L’impact de ces mélanges sur la santé humaine est en effet difficile à évaluer pour les scientifiques, car les interactions qui entrent en jeu sont multiples. Une étude, réalisée par l’Inra, publiée en juin dernier dans la revue Environmental Health Perspectives, et présentée à l’occasion du colloque, a pourtant tenté de surmonter ces difficultés.

Relation entre mélange de pesticides et maladies métaboliques

Dans ces travaux, les scientifiques mettent en évidence une relation entre mélange de pesticides et le développement de maladies métaboliques telles que l’obésité ou le diabète. Pour arriver à ce résultat, les chercheurs de l’Inra ont injecté, pendant un an, un mélange de pesticides utilisé de façon ordinaire dans la production de pommes (et donc retrouvés, à faibles doses, dans l’alimentation humaine), pour l’incorporer dans l’alimentation de souris.

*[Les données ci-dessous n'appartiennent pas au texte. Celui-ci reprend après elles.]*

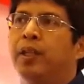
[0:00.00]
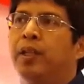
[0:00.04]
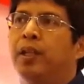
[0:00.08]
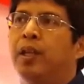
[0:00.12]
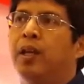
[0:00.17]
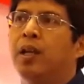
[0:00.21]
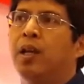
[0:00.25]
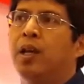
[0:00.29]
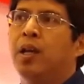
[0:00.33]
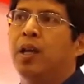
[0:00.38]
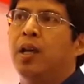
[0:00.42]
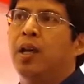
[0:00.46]

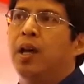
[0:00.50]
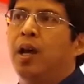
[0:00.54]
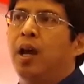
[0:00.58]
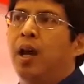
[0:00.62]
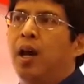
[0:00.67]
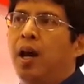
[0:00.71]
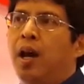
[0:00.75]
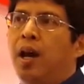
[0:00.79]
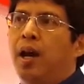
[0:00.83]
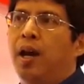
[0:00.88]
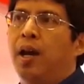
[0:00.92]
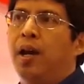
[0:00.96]
in
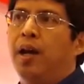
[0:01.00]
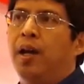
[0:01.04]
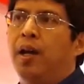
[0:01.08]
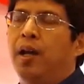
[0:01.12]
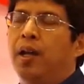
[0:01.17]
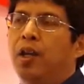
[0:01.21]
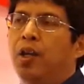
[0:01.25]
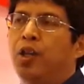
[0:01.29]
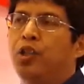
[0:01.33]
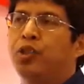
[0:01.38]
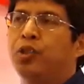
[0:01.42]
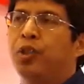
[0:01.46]

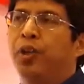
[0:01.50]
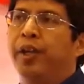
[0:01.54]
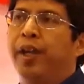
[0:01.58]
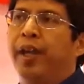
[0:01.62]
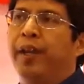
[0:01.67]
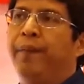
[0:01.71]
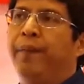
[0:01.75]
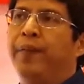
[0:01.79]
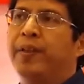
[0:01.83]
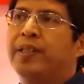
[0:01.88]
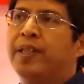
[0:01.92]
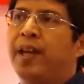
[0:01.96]

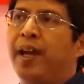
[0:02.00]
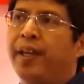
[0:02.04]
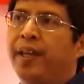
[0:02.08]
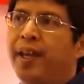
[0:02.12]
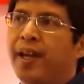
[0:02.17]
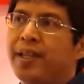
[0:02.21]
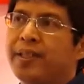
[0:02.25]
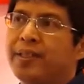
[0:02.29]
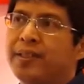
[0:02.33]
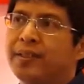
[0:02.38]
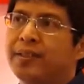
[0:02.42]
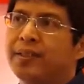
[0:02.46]
Luzon and
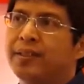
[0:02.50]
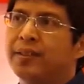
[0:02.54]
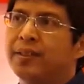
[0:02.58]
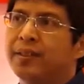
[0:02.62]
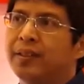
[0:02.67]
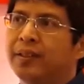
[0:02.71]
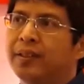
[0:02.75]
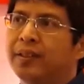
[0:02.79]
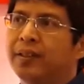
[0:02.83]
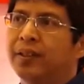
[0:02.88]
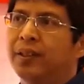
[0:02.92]
Visayas.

Les doses de chaque phyto injecté ne dépassaient pas les doses journalières maximum autorisées (DJA) pour la consommation humaine. Pourtant, le résultat est sans appel : les mâles subissent une augmentation de leur poids, avec une accumulation de leur tissu adipeux, et une hyperglycémie accompagnée d’une intolérance au glucose, typiques du diabète. Chez les femelles, on retrouve des réactions hépatiques et une modification du microbiote intestinale.

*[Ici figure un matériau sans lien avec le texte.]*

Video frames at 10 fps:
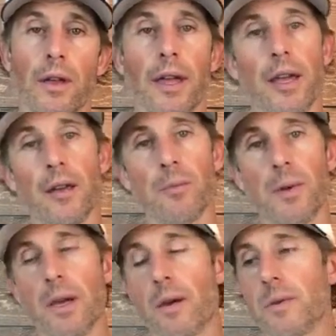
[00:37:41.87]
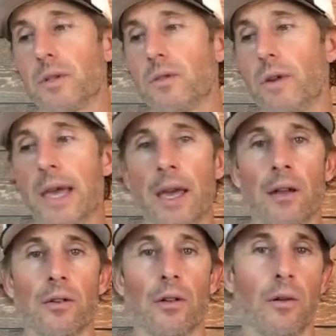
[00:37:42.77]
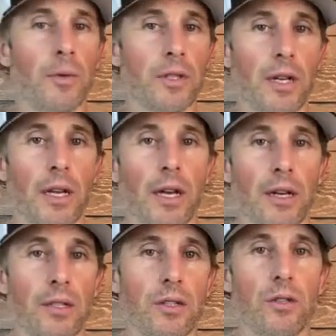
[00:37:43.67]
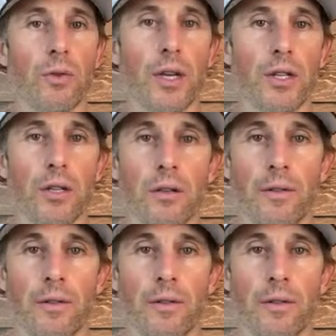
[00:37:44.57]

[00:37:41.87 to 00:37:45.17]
and being able to handle almost any kind of situation.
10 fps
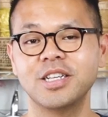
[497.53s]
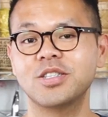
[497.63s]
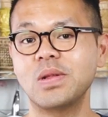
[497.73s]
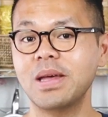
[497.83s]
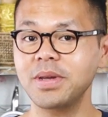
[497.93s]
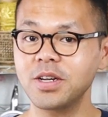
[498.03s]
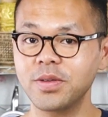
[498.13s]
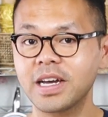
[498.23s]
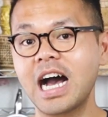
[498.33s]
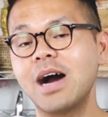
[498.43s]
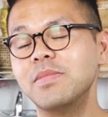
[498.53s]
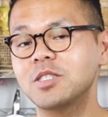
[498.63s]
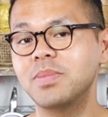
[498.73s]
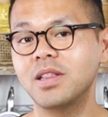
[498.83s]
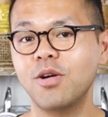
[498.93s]
So let me know in the
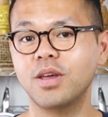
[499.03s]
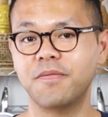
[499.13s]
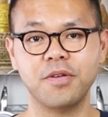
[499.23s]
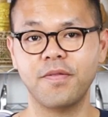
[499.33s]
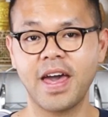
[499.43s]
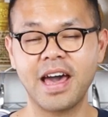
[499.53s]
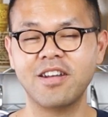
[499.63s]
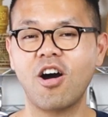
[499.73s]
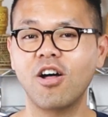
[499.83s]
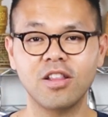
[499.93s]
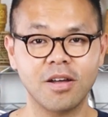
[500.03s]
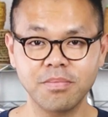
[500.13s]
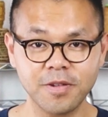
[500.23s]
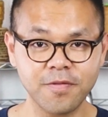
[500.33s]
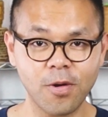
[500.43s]
comments below if you've had all lam
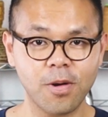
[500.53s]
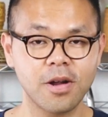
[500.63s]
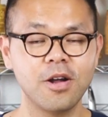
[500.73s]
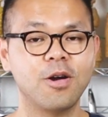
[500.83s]
before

Pour l’Inra, ce résultat prouve que ces substances consommées ensemble, même à des doses admissibles individuellement, peuvent avoir un impact sur la santé humaine. Toutefois, cette conclusion n’est valable que pour ce mélange précis, ce qui limite sa portée en termes normatifs.

Selon la chargée de recherche à l'Inra, Laurence Payrastre, qui a mené ces travaux, ce n’est pourtant pas une exception. Son équipe a passé en revue près de 78 études expérimentales menées sur ce sujet : seulement 17 % des mélanges ne produisent aucun effet.

Des phénomènes difficiles à prédire

Les mécanismes qui entrent en œuvre sont multiples. Parfois, il s’agit tout simplement d’un effet dit de « chronicité » ; l’accumulation d’éléments toxiques « dépasse les capacités de réparation, adaptation et détoxication de l’organisme ». Dans d’autres cas, ce sont les interactions entre les différentes substances qui créent l’effet indésirable.

Difficile pourtant, malgré ces études, de conclure sur des mesures globales à prendre, notamment en termes d’homologation. D’une part parce que, selon les circonstances, ces mélanges diffèrent. Selon les années, les produits phytos utilisés, et leur dosage, ne sont pas les mêmes. D’autre part, parce que chaque individu est différent, et que les interactions sont multiples.

« Ces phénomènes sont difficiles à prédire ou éviter », confirme ainsi Laurence Payrastre. Pour surmonter ces difficultés, les scientifiques travaillent, depuis plusieurs années, sur la notion « d’exposum ». Objectif : prendre plus systématiquement en considération les effets des contaminants alimentaires dans leur ensemble, plutôt que substance par substance. Reste à savoir comment traduire ce type de risques dans les processus d’homologation.